(Saved data entries)
══════════════════════════════

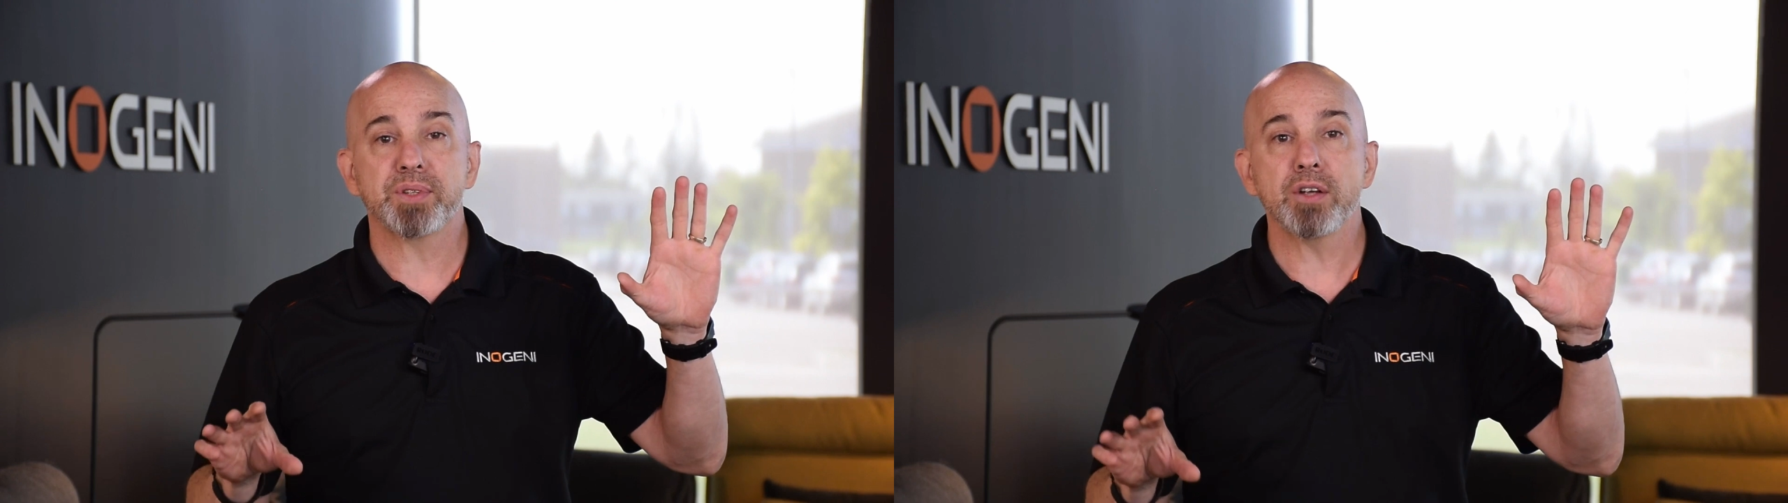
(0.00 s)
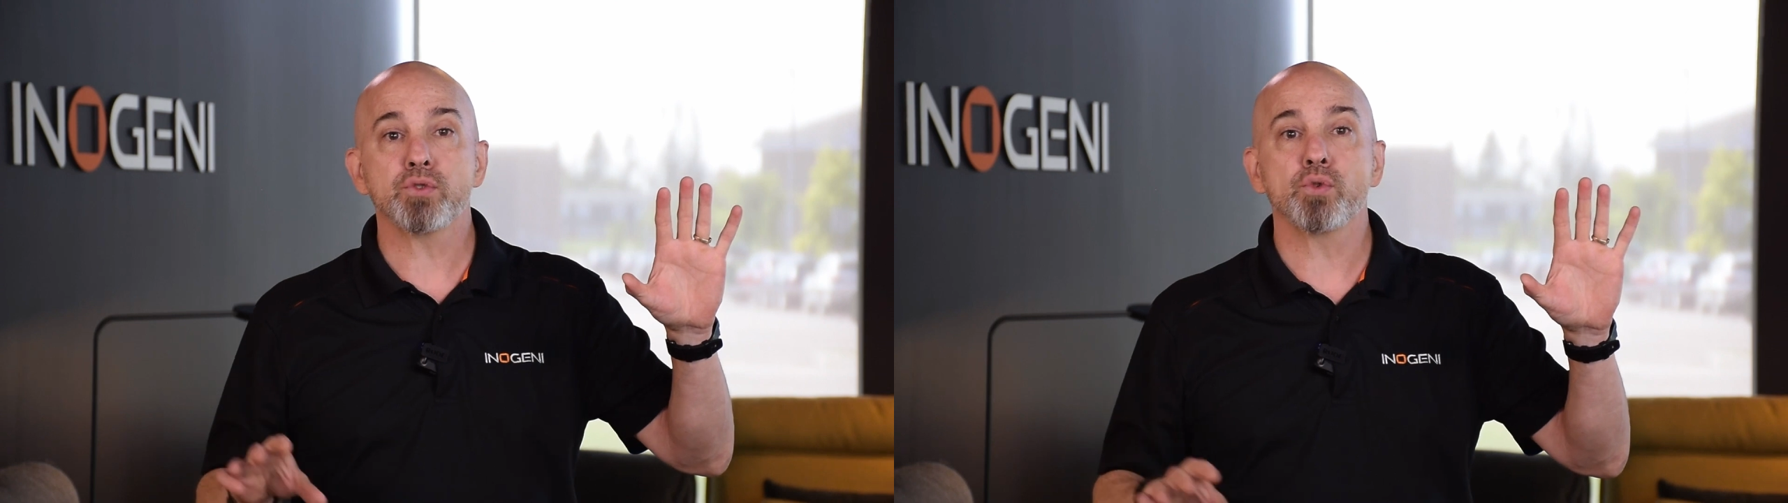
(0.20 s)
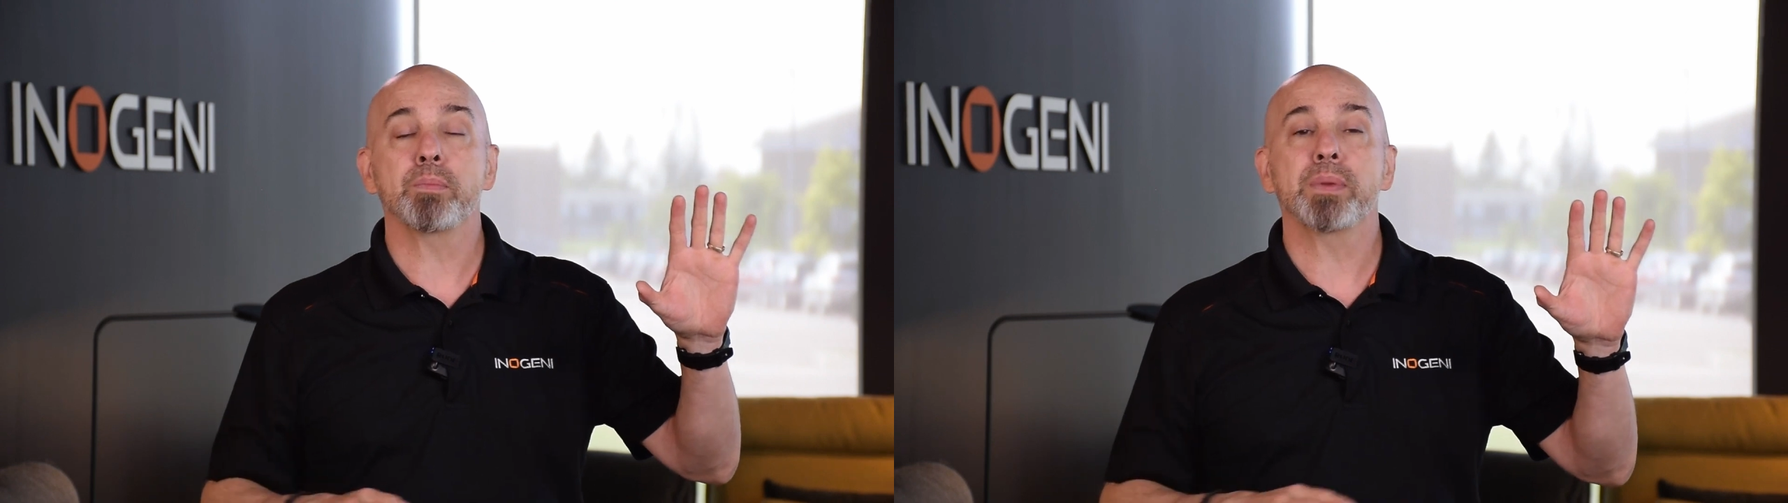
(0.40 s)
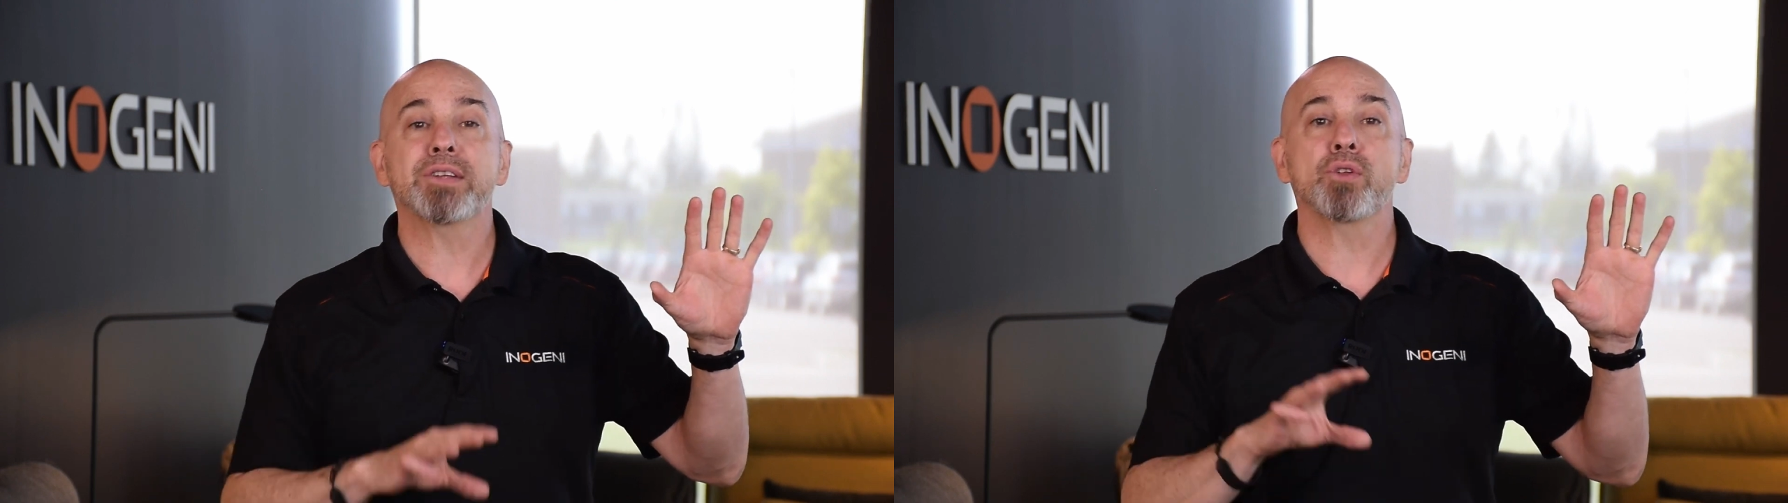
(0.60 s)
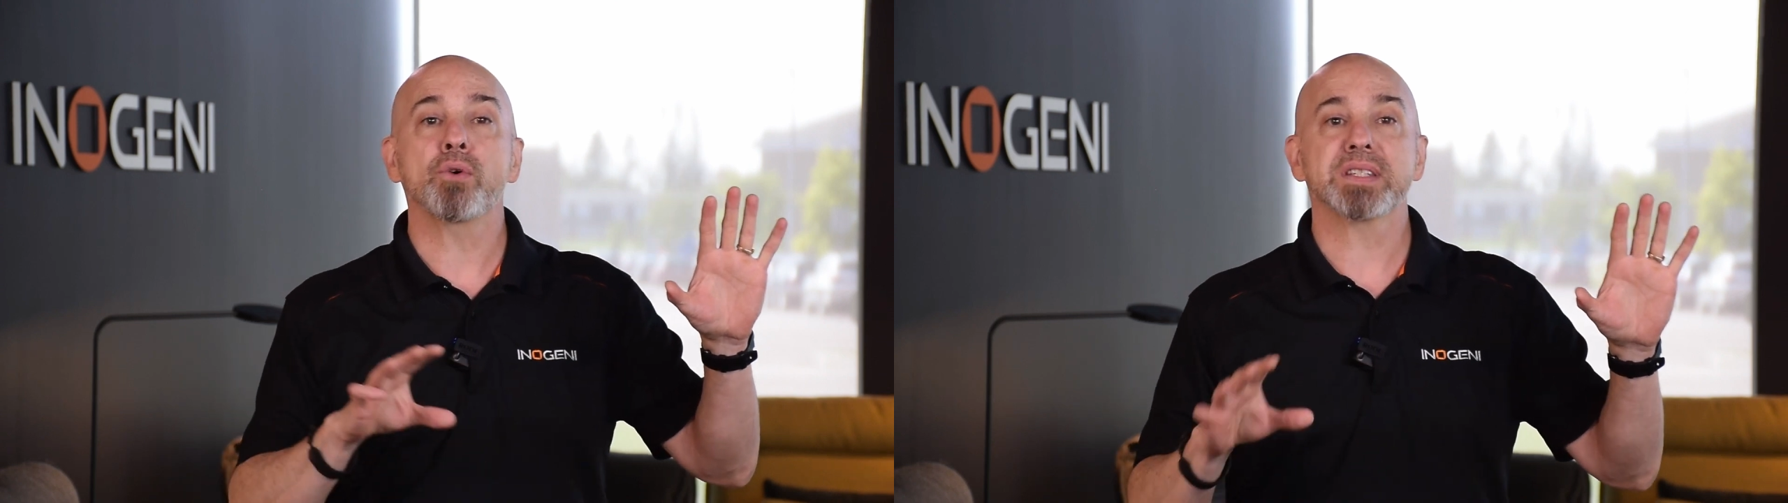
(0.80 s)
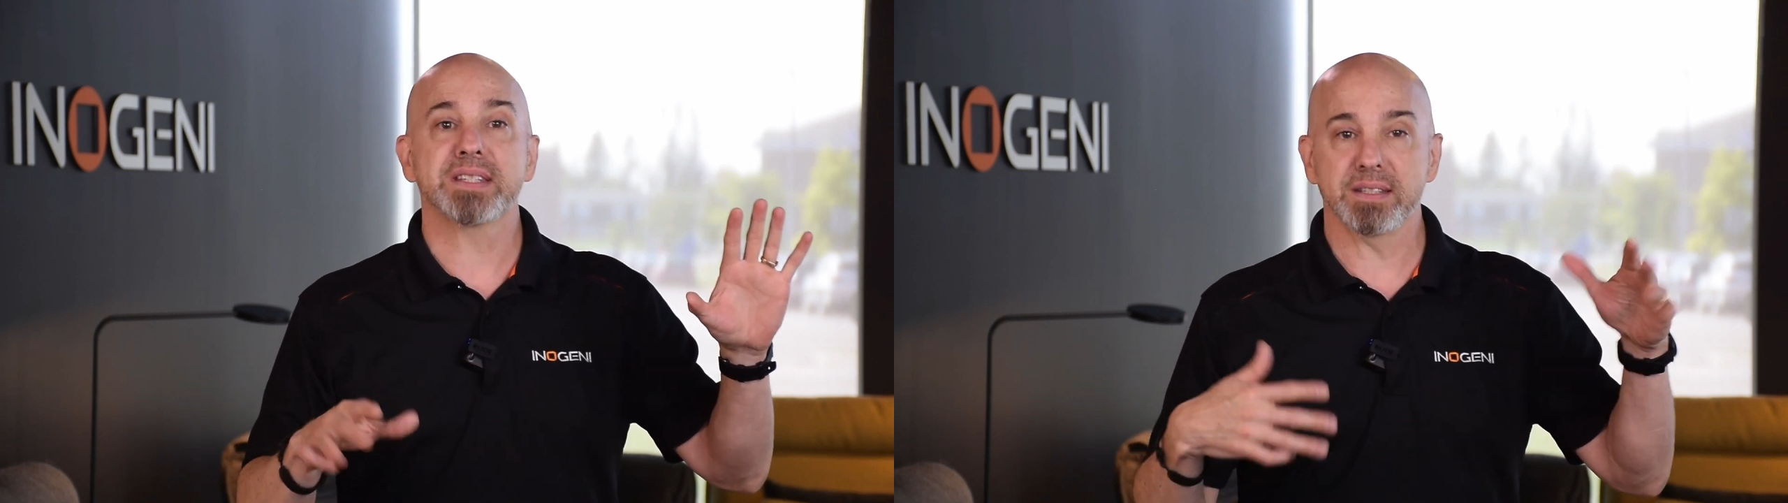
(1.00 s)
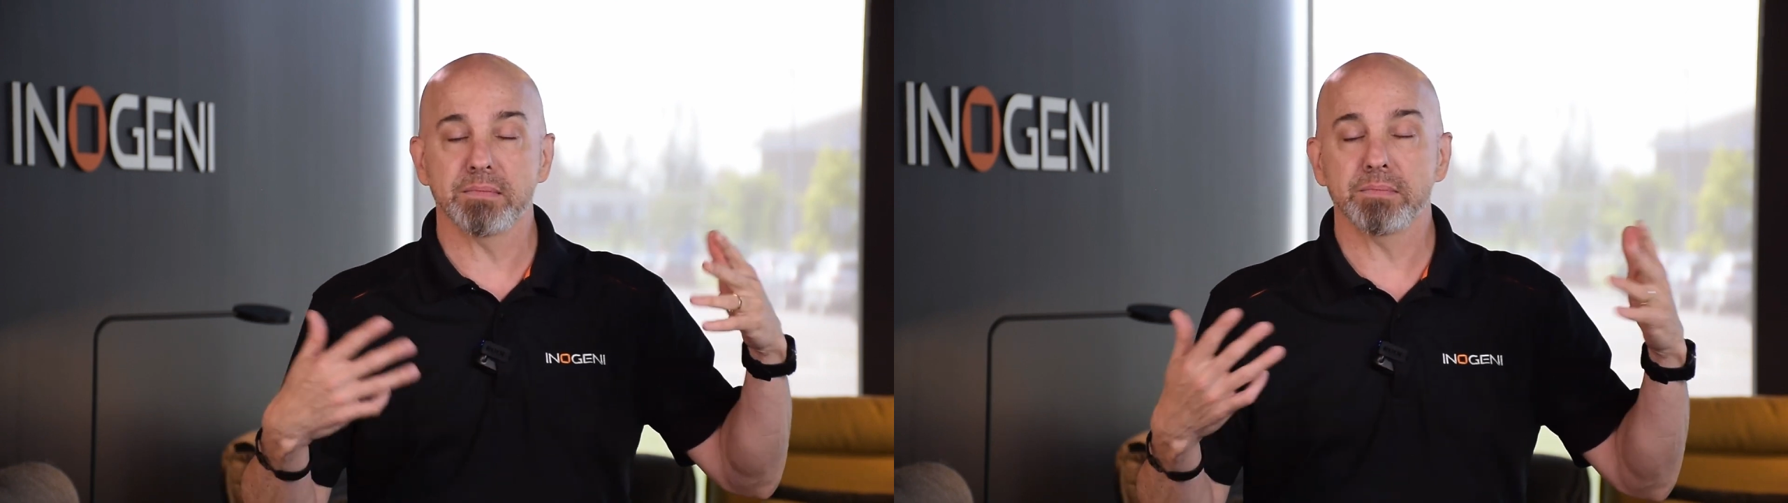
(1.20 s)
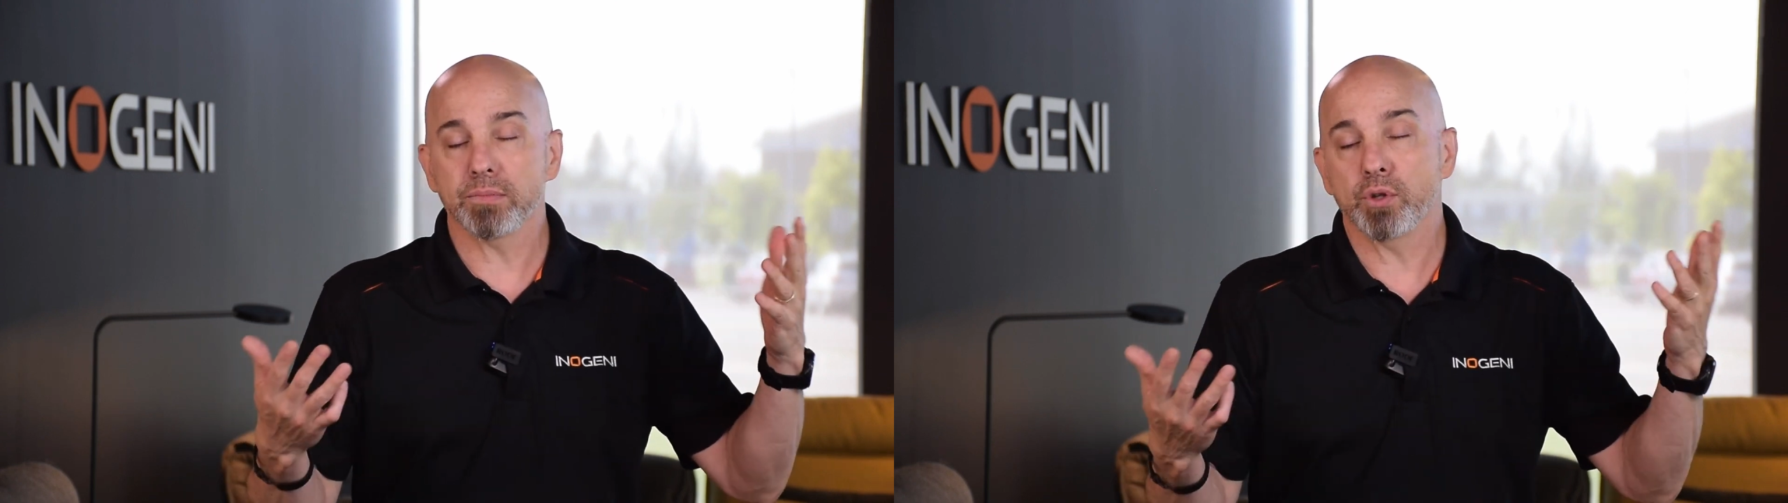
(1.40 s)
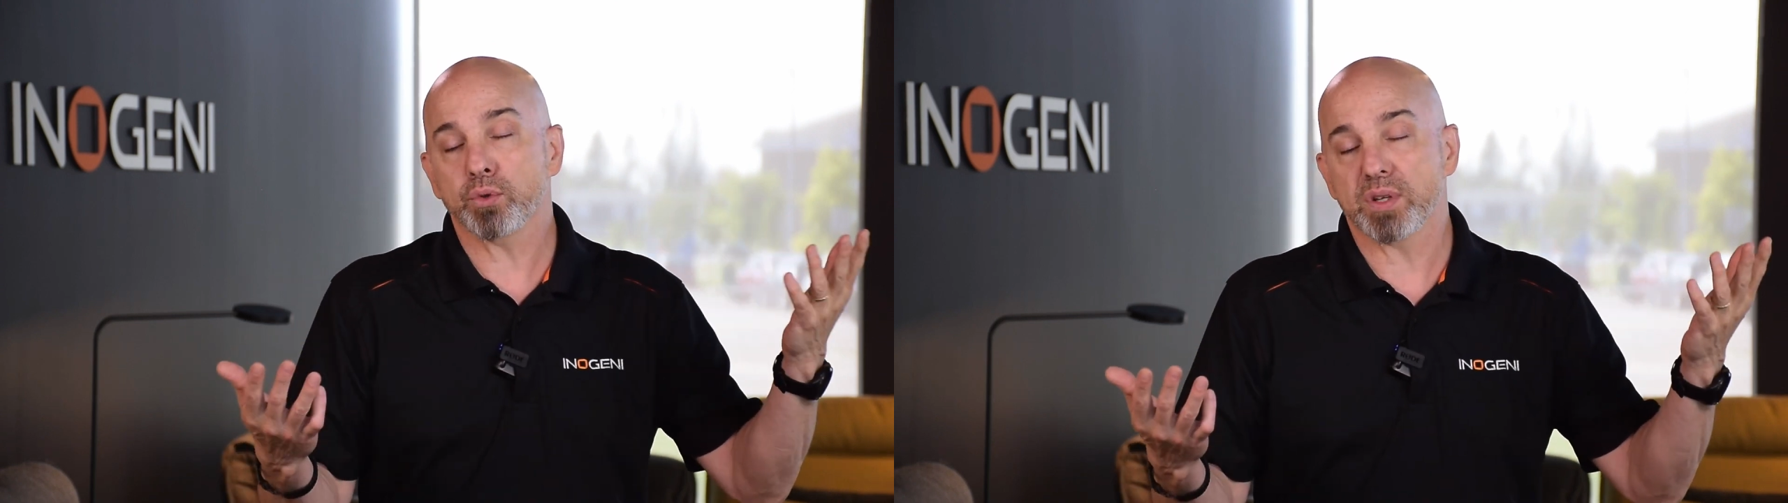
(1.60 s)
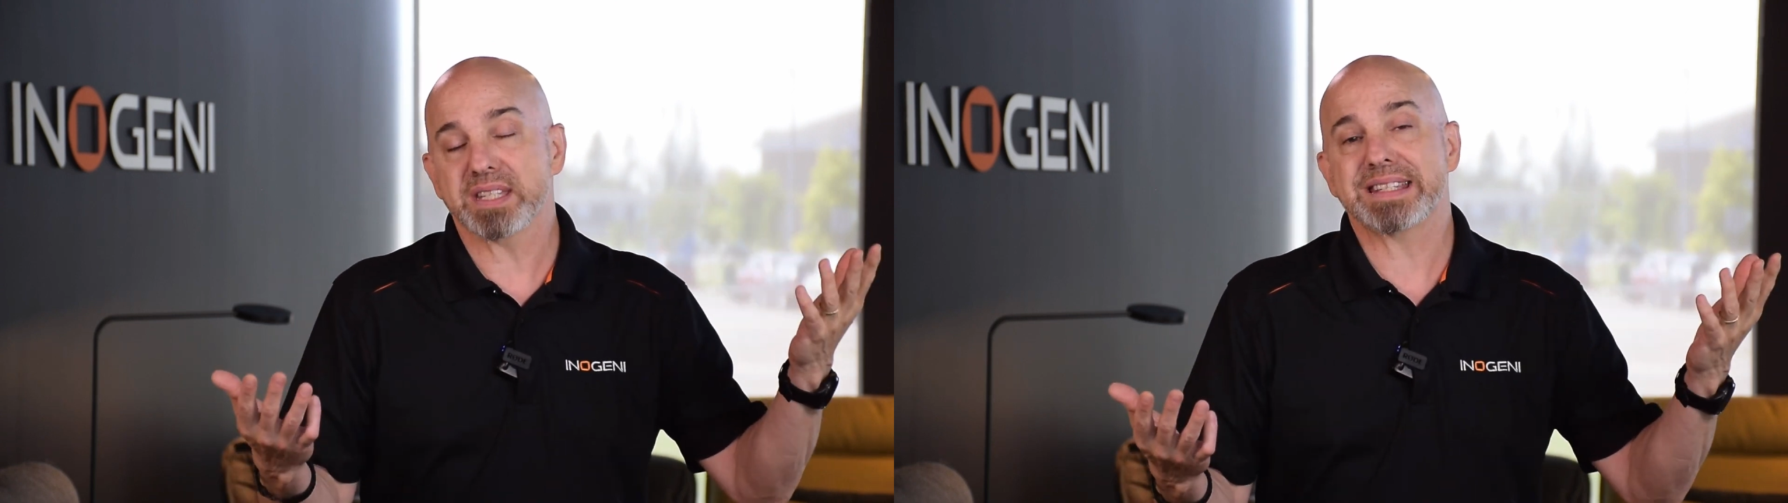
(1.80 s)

also works at the same time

══════════════════════════════

**Assignment:**
A word-for-word copy of the entries is needed, with no pictures in it.

**Task response:**
(0.00 s)
(0.20 s)
(0.40 s)
(0.60 s)
(0.80 s)
(1.00 s)
(1.20 s)
(1.40 s)
(1.60 s)
(1.80 s)

also works at the same time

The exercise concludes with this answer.